**THE RECORDS**
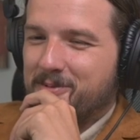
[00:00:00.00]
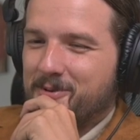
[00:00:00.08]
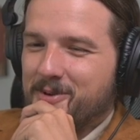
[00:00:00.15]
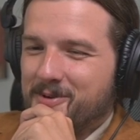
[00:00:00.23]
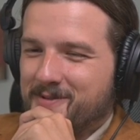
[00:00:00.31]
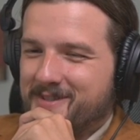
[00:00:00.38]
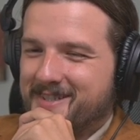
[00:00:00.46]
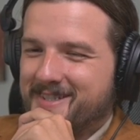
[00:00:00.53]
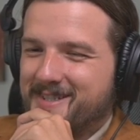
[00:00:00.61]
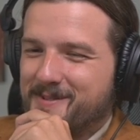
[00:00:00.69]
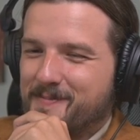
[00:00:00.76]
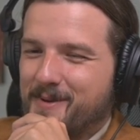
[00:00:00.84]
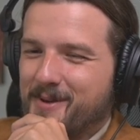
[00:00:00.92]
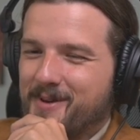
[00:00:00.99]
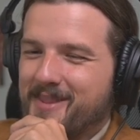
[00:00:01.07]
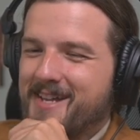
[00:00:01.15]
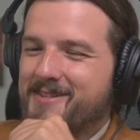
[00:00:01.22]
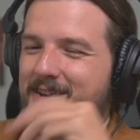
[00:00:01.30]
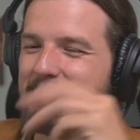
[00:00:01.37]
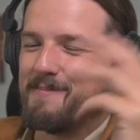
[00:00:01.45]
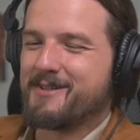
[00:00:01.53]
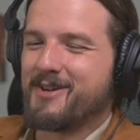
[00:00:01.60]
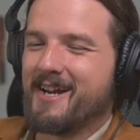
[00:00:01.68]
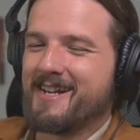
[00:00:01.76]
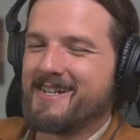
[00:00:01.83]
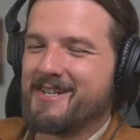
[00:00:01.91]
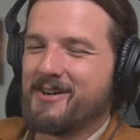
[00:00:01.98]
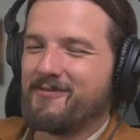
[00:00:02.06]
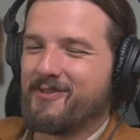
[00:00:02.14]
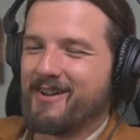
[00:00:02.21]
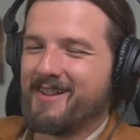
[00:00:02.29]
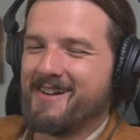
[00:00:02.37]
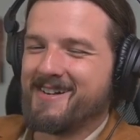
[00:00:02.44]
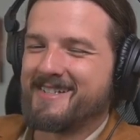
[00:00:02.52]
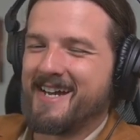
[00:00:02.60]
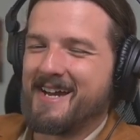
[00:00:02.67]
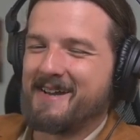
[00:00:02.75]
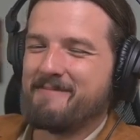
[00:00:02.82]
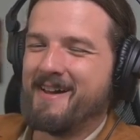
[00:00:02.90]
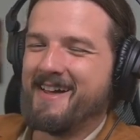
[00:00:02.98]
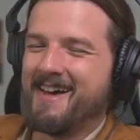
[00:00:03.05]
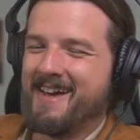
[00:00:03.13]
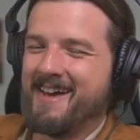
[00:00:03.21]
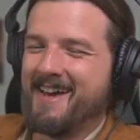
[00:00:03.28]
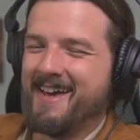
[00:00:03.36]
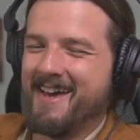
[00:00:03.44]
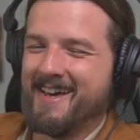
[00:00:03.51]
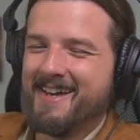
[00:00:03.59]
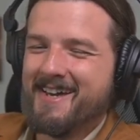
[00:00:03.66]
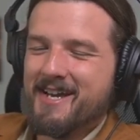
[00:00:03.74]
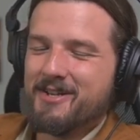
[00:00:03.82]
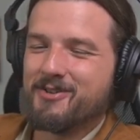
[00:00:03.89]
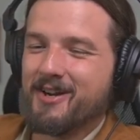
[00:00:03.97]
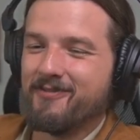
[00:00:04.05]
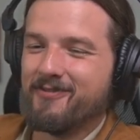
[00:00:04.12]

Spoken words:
proves the spirit. That's what I've been trying to do for a long time. Trying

**WHAT TO PRODUCE**
Starting with the line that holds "[00:00:02.14]", print each line through the last one of the data exactly as written, but do not include the pictures.

**TASK ANSWER**
[00:00:02.14]
[00:00:02.21]
[00:00:02.29]
[00:00:02.37]
[00:00:02.44]
[00:00:02.52]
[00:00:02.60]
[00:00:02.67]
[00:00:02.75]
[00:00:02.82]
[00:00:02.90]
[00:00:02.98]
[00:00:03.05]
[00:00:03.13]
[00:00:03.21]
[00:00:03.28]
[00:00:03.36]
[00:00:03.44]
[00:00:03.51]
[00:00:03.59]
[00:00:03.66]
[00:00:03.74]
[00:00:03.82]
[00:00:03.89]
[00:00:03.97]
[00:00:04.05]
[00:00:04.12]

Spoken words:
proves the spirit. That's what I've been trying to do for a long time. Trying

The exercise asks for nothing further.